In a strikingly revealing speech last month to the New York City Bar Association, Bharara said the detection of insider trading has "perhaps never been more difficult to attack through traditional investigative means."
The explosion of financial information, including blogs, tweets and online newsletters, makes it easier for an accused insider trader to argue that he or she was acting on information "based on some report somewhere," he said.
Bharara also spoke of the need to target insider trading by using a tool more typically deployed in racketeering cases: wiretaps.
"The question of why we use wiretaps to investigate illegal insider trading is, to my ear, like my asking a defense lawyer, why do you cross-examine the government's witnesses at trial?" he said. "Court-authorized wiretaps, so long as all the legal requirements can be met, will continue to be in our toolbox in insider trading cases."
Bharara's office was already pursuing an insider-trading case against the Galleon Group, a once-powerful hedge fund led by Raj Rajaratnam. He was charged last year with conspiring to trade insider information. He has pleaded not guilty.

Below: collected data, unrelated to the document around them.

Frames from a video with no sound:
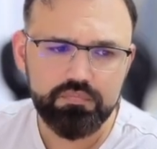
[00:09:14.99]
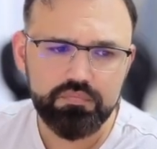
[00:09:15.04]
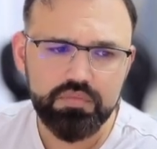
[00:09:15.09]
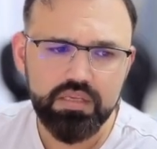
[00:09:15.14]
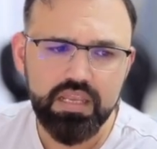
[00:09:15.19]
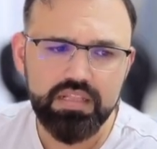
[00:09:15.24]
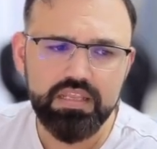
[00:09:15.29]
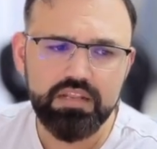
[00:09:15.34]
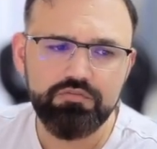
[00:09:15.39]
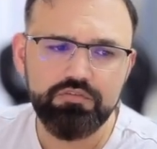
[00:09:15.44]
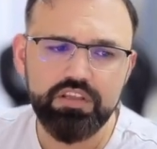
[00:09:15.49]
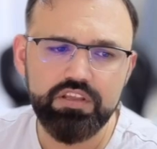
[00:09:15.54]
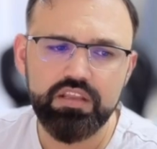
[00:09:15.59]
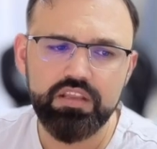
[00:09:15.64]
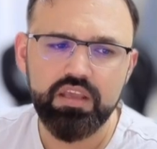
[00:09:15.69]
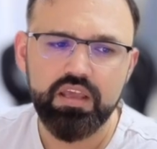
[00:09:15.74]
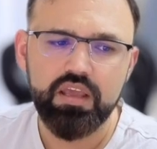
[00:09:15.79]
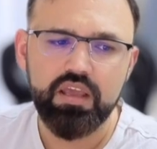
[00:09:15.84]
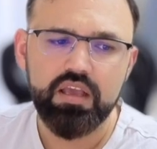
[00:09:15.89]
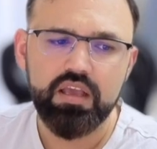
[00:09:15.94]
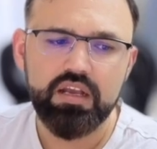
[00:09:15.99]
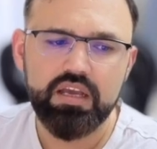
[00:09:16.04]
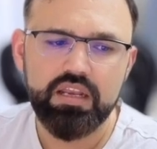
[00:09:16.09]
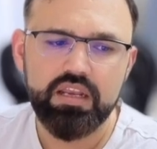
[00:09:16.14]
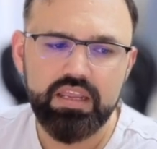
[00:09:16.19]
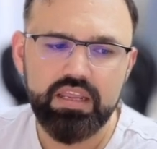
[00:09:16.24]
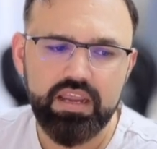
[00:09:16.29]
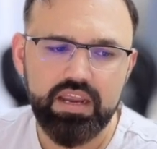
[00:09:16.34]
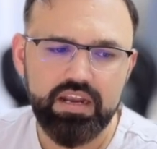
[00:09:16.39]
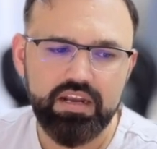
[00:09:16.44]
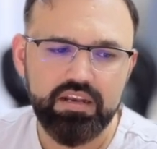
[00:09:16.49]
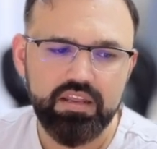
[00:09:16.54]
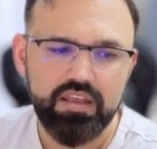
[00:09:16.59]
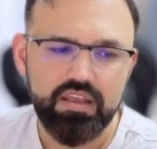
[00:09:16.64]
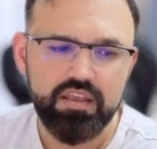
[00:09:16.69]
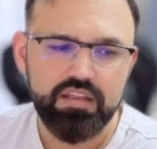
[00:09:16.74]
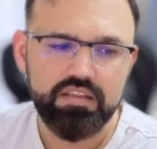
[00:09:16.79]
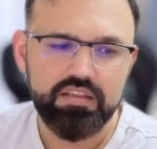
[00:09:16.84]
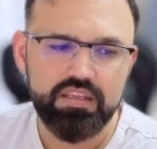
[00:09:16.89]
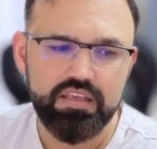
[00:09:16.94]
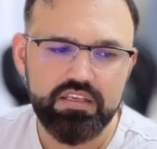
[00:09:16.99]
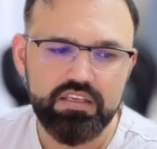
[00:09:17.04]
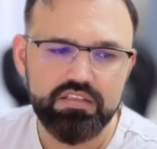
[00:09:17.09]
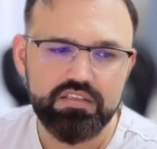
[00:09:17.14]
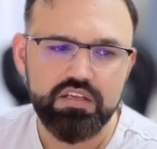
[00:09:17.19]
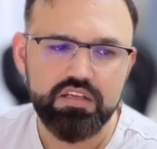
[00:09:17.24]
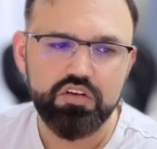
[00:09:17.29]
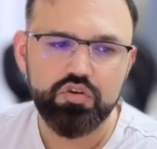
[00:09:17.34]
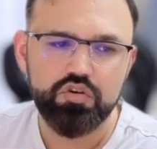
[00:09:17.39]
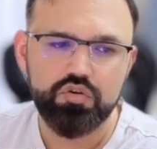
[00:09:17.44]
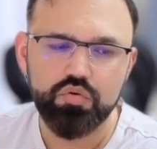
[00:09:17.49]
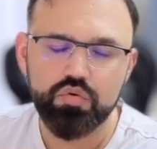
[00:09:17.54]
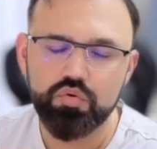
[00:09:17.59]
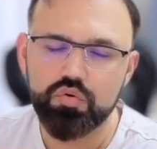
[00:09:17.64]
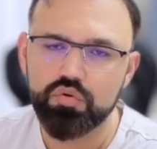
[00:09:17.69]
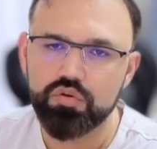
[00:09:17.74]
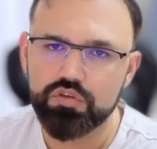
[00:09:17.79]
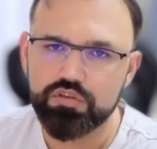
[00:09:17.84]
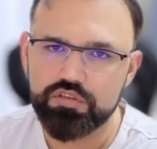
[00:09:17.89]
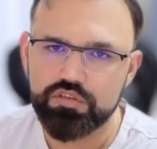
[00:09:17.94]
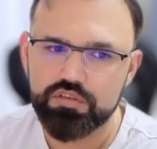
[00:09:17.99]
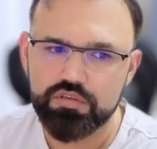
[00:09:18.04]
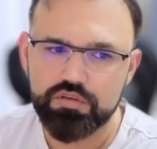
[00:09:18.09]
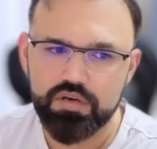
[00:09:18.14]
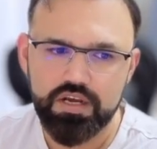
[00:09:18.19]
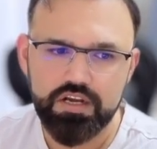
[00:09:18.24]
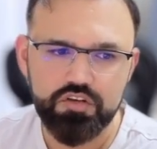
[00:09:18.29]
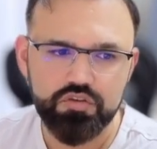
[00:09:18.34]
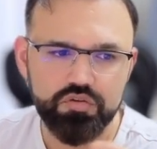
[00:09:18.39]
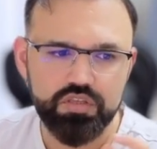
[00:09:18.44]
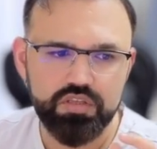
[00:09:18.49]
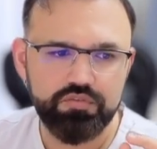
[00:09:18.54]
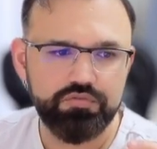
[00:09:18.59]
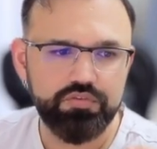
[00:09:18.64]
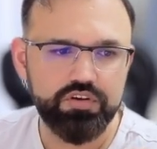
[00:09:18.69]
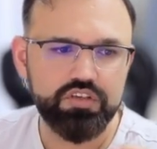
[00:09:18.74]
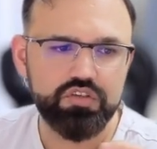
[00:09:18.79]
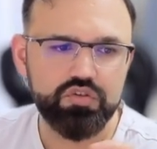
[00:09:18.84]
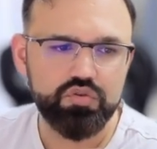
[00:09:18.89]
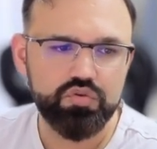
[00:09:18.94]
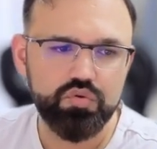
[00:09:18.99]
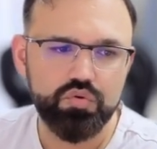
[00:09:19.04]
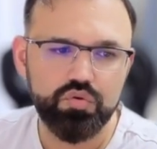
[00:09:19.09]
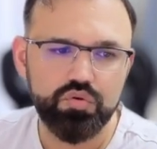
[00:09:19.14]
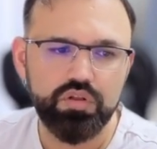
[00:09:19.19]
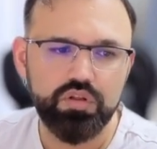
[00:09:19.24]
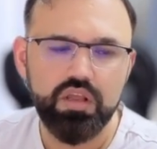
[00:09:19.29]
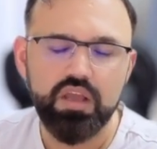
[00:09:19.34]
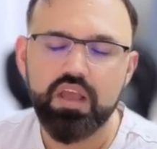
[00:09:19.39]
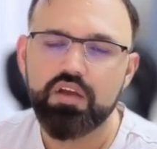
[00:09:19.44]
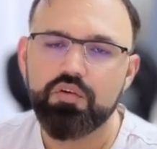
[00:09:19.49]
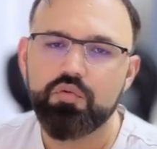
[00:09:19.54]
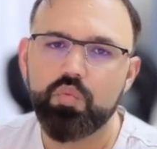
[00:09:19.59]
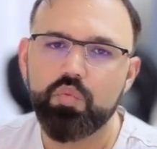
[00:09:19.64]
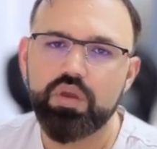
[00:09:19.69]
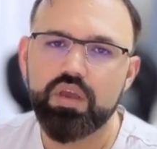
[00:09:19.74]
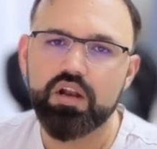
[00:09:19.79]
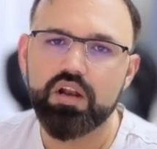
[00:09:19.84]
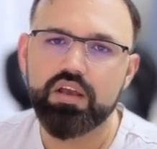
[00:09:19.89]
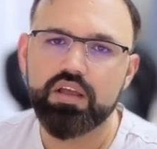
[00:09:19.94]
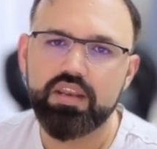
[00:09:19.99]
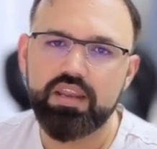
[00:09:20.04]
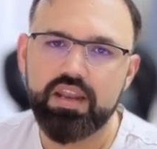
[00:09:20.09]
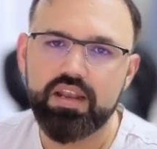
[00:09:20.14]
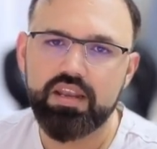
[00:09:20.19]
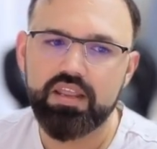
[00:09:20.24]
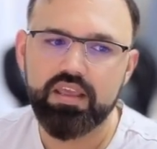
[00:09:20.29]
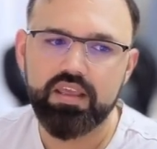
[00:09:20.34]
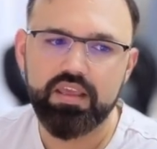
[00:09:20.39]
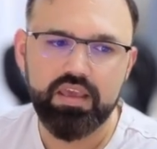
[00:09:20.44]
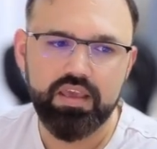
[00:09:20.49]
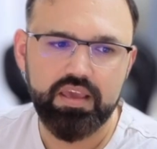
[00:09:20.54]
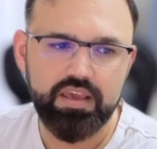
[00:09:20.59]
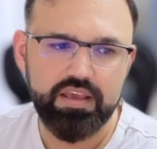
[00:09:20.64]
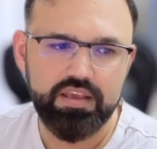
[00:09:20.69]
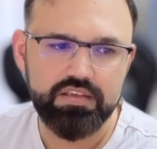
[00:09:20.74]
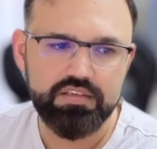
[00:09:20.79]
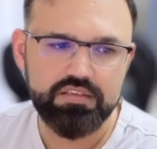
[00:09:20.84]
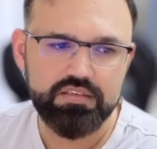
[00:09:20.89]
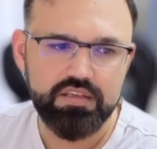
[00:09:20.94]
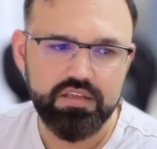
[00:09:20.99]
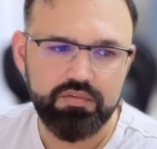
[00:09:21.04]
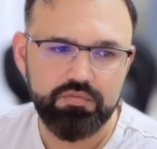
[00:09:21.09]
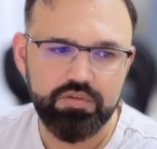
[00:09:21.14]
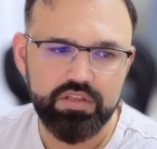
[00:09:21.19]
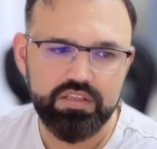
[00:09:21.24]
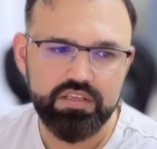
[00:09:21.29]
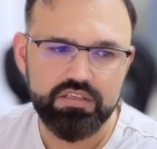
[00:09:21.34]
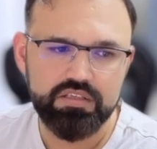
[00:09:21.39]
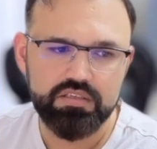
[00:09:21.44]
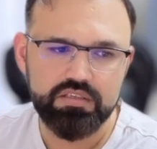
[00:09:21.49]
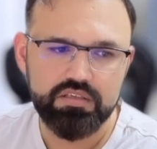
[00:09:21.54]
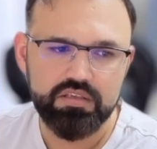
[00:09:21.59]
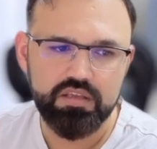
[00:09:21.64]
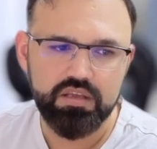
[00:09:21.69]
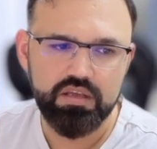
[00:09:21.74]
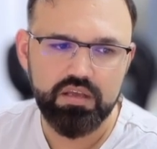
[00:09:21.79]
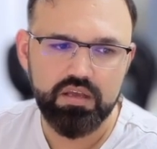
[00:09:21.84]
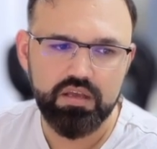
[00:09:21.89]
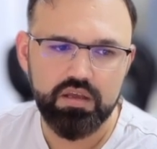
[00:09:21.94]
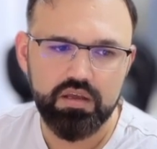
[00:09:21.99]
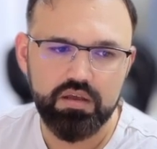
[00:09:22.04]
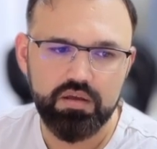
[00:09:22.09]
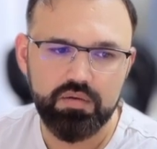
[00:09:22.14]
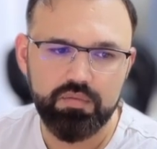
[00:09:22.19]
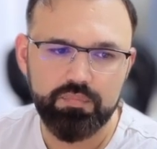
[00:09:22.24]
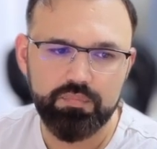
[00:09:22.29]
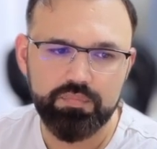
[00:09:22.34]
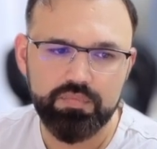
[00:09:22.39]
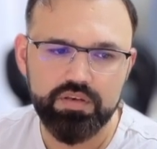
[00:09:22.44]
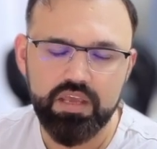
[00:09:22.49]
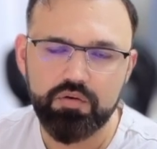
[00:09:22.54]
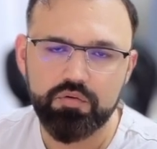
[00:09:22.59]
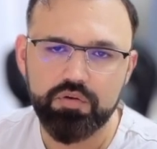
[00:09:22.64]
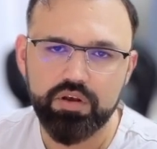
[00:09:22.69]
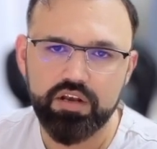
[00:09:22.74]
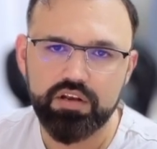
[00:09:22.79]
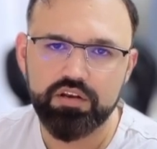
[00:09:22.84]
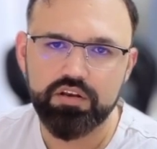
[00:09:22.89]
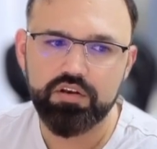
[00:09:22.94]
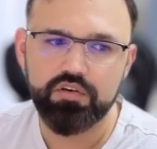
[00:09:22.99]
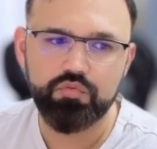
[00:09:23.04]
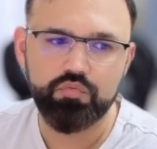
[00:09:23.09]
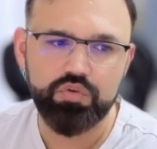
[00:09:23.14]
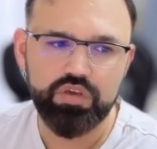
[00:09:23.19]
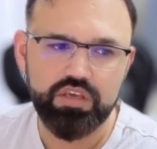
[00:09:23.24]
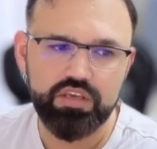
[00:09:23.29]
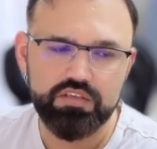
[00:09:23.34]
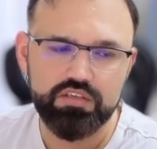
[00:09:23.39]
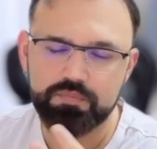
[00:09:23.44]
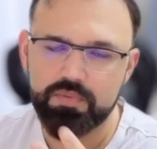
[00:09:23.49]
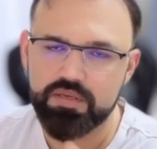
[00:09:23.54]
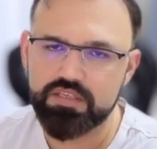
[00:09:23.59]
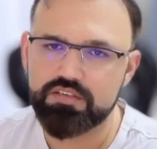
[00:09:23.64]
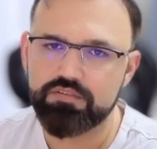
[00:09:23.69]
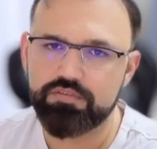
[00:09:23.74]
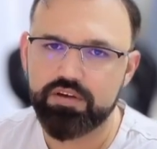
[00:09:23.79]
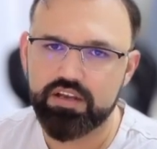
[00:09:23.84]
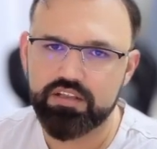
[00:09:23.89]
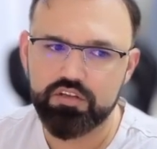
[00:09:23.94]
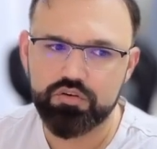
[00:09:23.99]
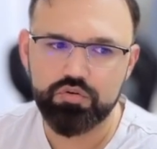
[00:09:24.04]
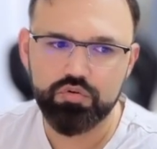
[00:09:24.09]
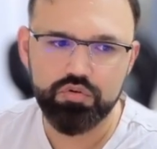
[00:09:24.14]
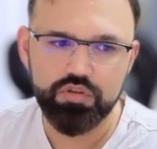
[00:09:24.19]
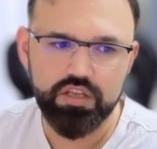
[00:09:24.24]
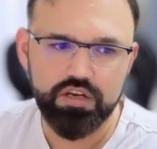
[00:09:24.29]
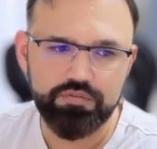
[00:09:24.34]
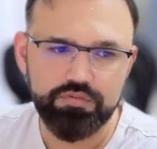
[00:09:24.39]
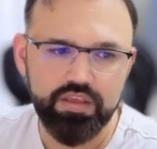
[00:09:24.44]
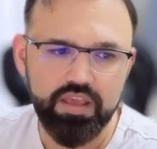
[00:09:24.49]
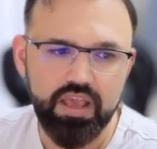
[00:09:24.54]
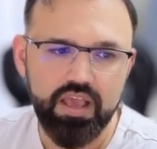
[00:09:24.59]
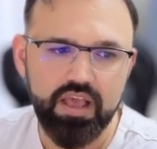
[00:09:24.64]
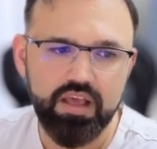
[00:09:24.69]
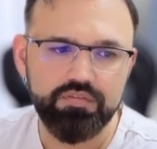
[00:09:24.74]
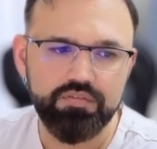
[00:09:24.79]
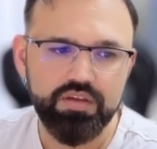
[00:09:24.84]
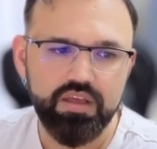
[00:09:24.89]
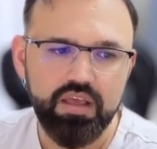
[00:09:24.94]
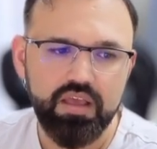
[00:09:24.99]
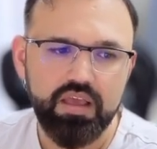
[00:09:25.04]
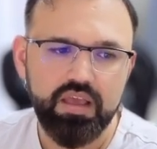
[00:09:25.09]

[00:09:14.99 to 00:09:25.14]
And then we create these tools, right? So the first tool we are creating is with this decorator. We specify the tool that we have.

Monday's raids targeted three hedge funds: Level Global Investors in New York, Diamondback Capital Management in Stamford, Conn., and an address that matched Loch Capital Management in Boston. Federal law enforcement agencies would not comment other than to confirm an investigation.
Investors can use the expert networks to glean details of what's occurring within certain industries or particular companies. Someone interested in learning more about fast-food dining in China, for example, might connect with local store managers, suppliers or experts on dining in the region.
The expert networks connect the investor and the source, getting a fee from the investor and then paying the source, who could make $400 to $500 an hour, says Sanford Bragg, CEO of the consulting firm Integrity Research Associates, which connects investors with these research firms.
Hedge funds have been paying people to dig for hard-to-find numbers on companies for years.
Tammer Kamel, president of Iluka Consulting Group Ltd. in Toronto, recalls visiting a Hong Kong fund 10 years ago that wanted to better gauge future sales by a company with factories in China. Its solution: Pay Chinese farmers near a company warehouse to count trucks leaving the site.
For a possible investment in a casino, another fund paid people to stand outside the casino and count visitors walking in, Kamel says. Then the fund multiplied that number by average losses per visitor to get a better sense of the casino's daily take.
"The managers were openly discussing technique," Kamel said. "They clearly thought it was just smart data gathering."
This week, retailer Big Lots filed a lawsuit accusing a research firm of having "wrongfully induced" stores managers to disclose "trade secrets" about the chain's inventory levels, sales and strategy. A report on those figures subsequently sent to clients "caused" Big Lots' stock to drop 6 percent, the suit alleges.
When Bharara announced arrests in the largest hedge fund insider trading case in history a year ago, targeting the head of the Galleon Group hedge fund, he said law enforcement for the first time had made extensive use of wiretaps, just like in drug cases.